Yesterday, I got into a conversation about fears. With all this talk of the Rapture*, I guess it was in the air. The whole thing started with an unfortunate incident of someone finding dead chipmunks after their lawn had been sprayed and someone else mentioning how they had snakes die at their house but that chipmunks were cuter than snakes and since she was afraid of snakes, it didn't bother her has much. She admitted she couldn't even look at worms; they way they moved freaked her out. Her son admitted he didn't like snakes at all and I said snakes didn't nother me, it was scorpions that weirded me out: they didn't look like they should be real, just some movie-magic creature made out of crabs and snakes and worms and spiders. They shouldn't be real. A guy said that he'd almost gotten a pet scorpion. I shivered. We started talking about heights and close spaces, loud noises and the dark.

Fear is a great motivation. If you don't want to do something, fear can quickly change your mind! Threats of health, death, or generally wigginess can be enough to get a lazy butt off the couch, change your eating habits, get thee to a gym, or even propose to your girlfriend. Fear means that the thing you fear means more to you than the thing you don't want to do. Fear trumps.** It turns inaction into action and keeps it running for as long as the adrenal rush holds. This very thing is used a lot in movies, in music, on TV reality shows and cable dramas, in religion, in discipline, and in work and education. Grades are fear. Tests are fear. Cutbacks are fear. Unemployment is fear. It should be no surprise that a great tool in literature is fear.

Here's a great litmus test for your characters: think of the thing that they fear most in life, and then make sure to do that to them. It's motivation. It's character depth. It's empathy and reaction and instant action and resonance. We, the readers, understand what it means to be afraid of something and we wonder what would we do if we had to face it. Seeing that happen to characters *is* a concrete show of character; quite simply what is this person made of? What will be the instantaneous reaction and what will shine through? Facing a fear also preempts change and the journey of a character from one state to the next requires change. Every plot depends on it. A total freak-out guarantees it.

So here I am encouraging you to sadistically, maliciously, scare the !@#$%^&* out of your characters and your story will be the better for it. Can't think of one?*** Share some fears and let your fellow authors borrow them! Come on...
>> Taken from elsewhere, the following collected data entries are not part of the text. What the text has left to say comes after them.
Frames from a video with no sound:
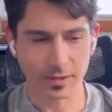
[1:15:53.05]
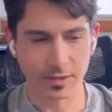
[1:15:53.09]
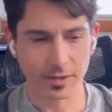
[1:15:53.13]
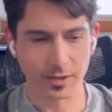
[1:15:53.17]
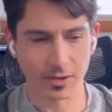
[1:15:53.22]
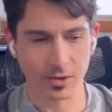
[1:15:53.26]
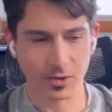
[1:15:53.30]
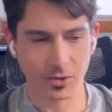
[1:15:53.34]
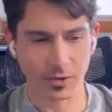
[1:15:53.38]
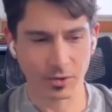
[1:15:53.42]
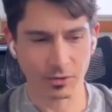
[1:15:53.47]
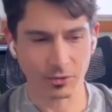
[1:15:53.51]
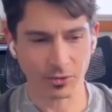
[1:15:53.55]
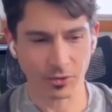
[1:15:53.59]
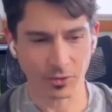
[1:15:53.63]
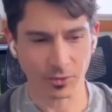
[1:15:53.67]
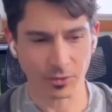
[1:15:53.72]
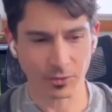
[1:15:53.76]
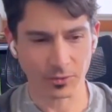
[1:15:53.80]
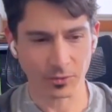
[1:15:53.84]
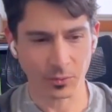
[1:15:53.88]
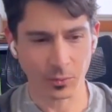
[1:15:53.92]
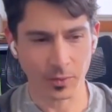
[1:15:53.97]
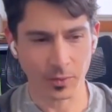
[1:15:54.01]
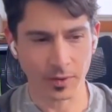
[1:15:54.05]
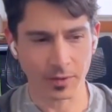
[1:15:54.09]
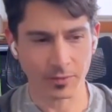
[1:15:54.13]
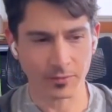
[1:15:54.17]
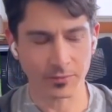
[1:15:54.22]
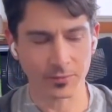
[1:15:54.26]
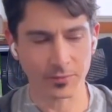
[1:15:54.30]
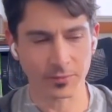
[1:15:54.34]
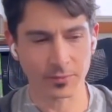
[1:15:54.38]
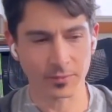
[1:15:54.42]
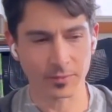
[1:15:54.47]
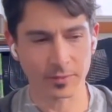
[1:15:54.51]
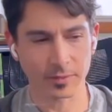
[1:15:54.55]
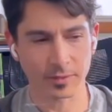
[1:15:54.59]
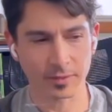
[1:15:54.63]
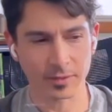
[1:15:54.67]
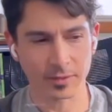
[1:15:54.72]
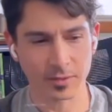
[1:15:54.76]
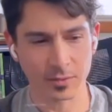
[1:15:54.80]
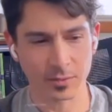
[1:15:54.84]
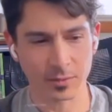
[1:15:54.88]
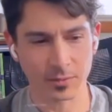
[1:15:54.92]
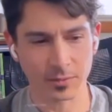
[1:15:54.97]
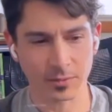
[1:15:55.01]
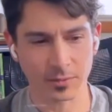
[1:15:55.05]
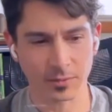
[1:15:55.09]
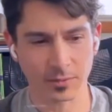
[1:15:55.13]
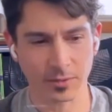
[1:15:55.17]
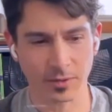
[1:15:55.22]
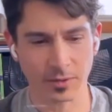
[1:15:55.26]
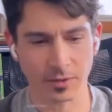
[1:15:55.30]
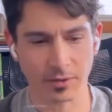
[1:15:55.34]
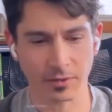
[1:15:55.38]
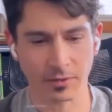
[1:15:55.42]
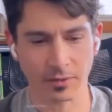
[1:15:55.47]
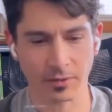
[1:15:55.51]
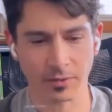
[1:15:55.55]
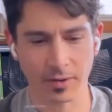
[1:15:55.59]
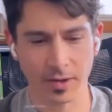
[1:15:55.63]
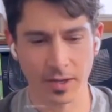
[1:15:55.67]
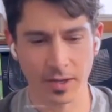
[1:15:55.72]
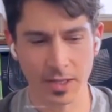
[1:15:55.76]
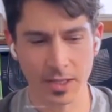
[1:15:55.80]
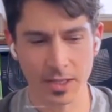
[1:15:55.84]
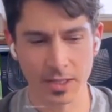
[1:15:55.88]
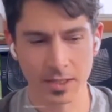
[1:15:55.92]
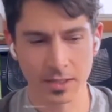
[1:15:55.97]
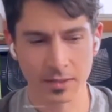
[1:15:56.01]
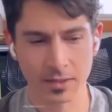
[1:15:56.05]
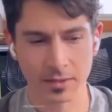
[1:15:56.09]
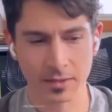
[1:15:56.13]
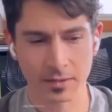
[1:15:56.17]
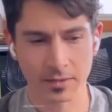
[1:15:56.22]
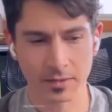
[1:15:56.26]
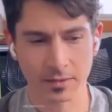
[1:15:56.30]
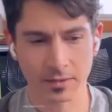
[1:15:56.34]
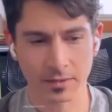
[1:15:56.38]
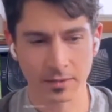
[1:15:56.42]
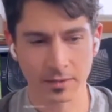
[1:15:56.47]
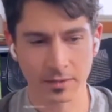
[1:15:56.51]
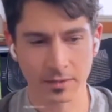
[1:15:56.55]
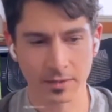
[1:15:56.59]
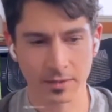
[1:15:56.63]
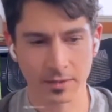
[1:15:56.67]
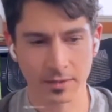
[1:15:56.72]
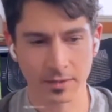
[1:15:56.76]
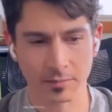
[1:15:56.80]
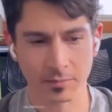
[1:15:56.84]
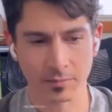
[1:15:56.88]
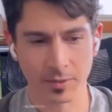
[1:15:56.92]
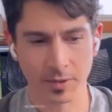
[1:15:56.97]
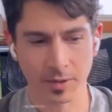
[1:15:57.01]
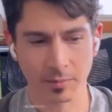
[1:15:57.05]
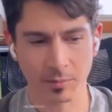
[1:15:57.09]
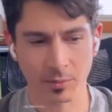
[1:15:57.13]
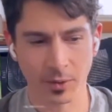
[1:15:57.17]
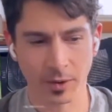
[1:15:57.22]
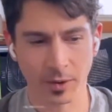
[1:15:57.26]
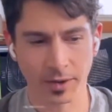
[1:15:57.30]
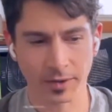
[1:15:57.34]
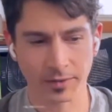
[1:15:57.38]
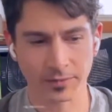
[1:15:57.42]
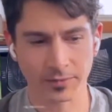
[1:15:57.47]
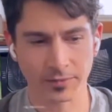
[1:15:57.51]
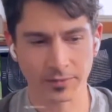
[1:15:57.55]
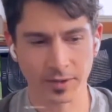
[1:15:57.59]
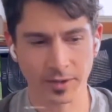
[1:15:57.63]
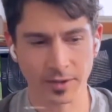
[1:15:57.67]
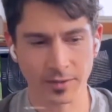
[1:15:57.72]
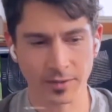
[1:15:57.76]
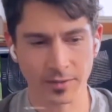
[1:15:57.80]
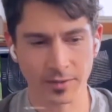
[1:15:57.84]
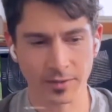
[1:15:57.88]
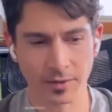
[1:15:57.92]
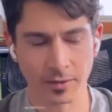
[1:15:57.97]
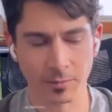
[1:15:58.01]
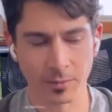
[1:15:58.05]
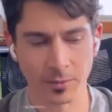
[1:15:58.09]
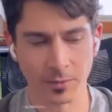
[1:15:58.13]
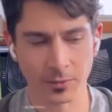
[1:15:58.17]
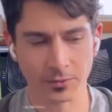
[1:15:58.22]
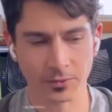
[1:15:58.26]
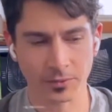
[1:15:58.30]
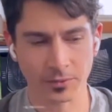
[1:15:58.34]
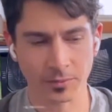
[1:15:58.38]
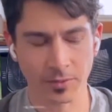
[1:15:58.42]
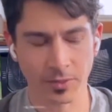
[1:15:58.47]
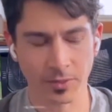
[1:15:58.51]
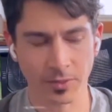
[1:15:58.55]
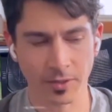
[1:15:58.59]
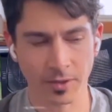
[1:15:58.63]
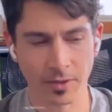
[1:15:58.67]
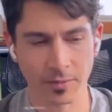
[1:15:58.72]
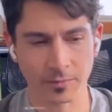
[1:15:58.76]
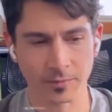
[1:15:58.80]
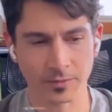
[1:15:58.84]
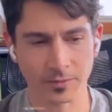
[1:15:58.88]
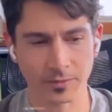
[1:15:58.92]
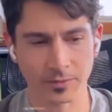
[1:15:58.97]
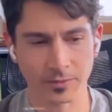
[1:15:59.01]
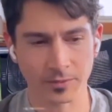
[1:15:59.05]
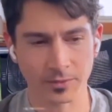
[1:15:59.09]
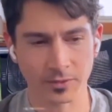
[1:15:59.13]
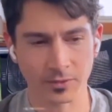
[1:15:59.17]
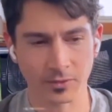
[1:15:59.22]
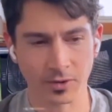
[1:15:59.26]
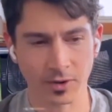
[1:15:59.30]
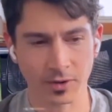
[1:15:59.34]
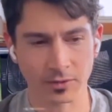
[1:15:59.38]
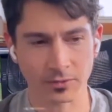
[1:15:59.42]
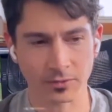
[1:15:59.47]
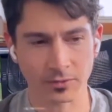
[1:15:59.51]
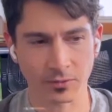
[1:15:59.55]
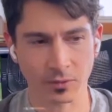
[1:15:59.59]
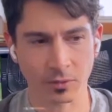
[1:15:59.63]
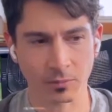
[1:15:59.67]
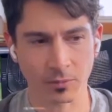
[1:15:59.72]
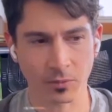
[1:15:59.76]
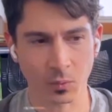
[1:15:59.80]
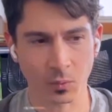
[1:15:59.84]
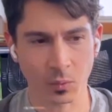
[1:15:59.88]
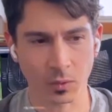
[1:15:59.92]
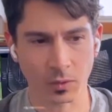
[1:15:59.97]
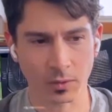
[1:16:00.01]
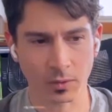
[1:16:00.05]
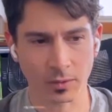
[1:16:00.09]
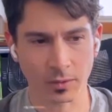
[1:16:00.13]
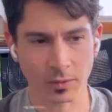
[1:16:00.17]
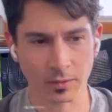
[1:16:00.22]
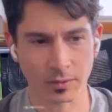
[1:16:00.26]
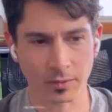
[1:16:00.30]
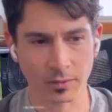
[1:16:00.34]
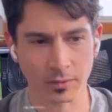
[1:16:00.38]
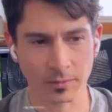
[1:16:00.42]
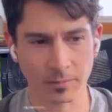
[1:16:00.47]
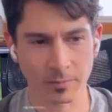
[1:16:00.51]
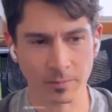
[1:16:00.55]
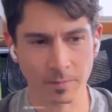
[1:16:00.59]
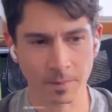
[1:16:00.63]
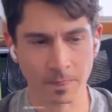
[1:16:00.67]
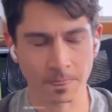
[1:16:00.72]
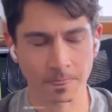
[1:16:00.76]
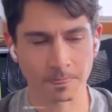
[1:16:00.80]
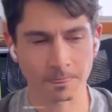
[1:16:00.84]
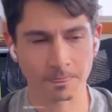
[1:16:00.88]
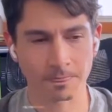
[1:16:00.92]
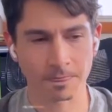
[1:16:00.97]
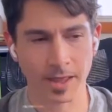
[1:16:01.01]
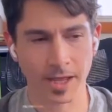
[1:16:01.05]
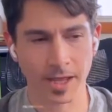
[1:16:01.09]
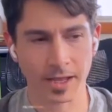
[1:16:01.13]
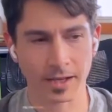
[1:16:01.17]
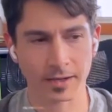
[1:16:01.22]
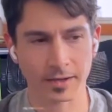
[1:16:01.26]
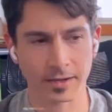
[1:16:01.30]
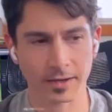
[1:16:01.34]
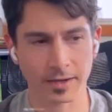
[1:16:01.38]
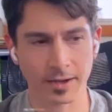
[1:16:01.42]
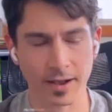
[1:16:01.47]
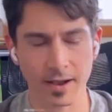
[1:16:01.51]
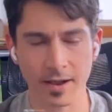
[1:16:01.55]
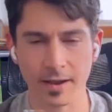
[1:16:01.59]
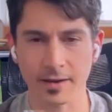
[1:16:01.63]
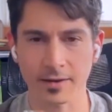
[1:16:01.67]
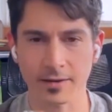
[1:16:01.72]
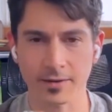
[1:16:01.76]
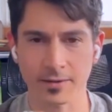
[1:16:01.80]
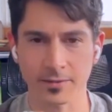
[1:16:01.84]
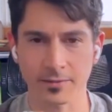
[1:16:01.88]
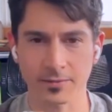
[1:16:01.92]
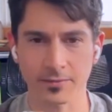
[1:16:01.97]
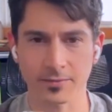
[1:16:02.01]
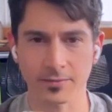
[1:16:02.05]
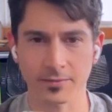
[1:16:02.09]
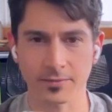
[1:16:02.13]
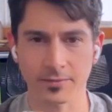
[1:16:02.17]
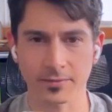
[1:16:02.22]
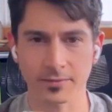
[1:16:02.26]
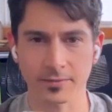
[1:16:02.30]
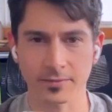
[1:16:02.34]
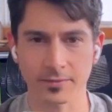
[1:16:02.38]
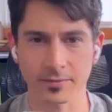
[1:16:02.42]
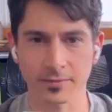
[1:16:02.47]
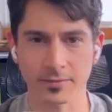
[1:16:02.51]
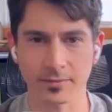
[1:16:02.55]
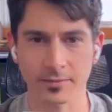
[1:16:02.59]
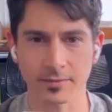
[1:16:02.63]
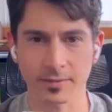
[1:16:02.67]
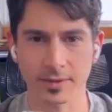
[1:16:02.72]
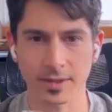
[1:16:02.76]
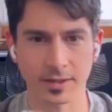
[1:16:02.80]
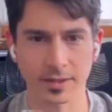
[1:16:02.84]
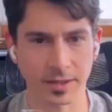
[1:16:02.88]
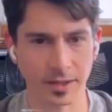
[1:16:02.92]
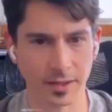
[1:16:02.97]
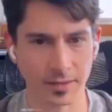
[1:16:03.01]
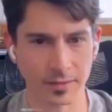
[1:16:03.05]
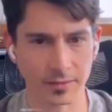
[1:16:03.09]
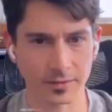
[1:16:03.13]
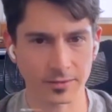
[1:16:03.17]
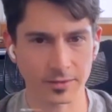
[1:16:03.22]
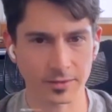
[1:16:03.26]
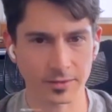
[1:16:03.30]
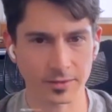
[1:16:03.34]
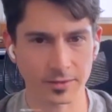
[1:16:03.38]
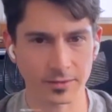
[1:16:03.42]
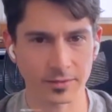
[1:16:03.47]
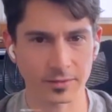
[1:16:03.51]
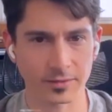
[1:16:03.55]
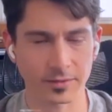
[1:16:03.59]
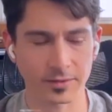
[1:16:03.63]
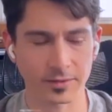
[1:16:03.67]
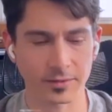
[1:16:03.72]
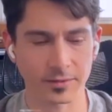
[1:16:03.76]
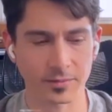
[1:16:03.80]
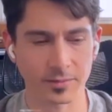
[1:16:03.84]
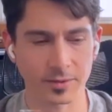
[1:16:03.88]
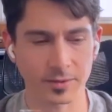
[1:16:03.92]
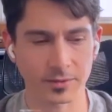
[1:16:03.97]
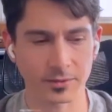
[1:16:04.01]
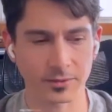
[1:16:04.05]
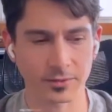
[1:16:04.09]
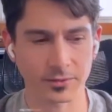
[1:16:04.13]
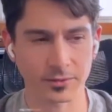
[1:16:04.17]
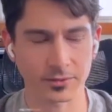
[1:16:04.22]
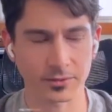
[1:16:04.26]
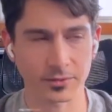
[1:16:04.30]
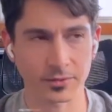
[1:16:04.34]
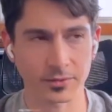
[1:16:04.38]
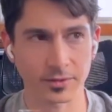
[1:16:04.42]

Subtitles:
creatures who have used their big brains and their opposable thumbs to transform the world, that kind of intelligence is much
What are you afraid of? ;-)

* I'm really not sure why everyone's getting all excited about it. It was a decent book and a terrible movie, but still...that was, like, twenty years ago.
** As opposed to "Fear Trump" which is what I'd say if I could take his candidacy seriously. Which I don't.
*** If you want a great list of fears, I'd recommend NEED by Carrie Jones and PEEPS by Scott Westerfeld if you'd like some good suggestions of where to start (or gain some phobias of your own)!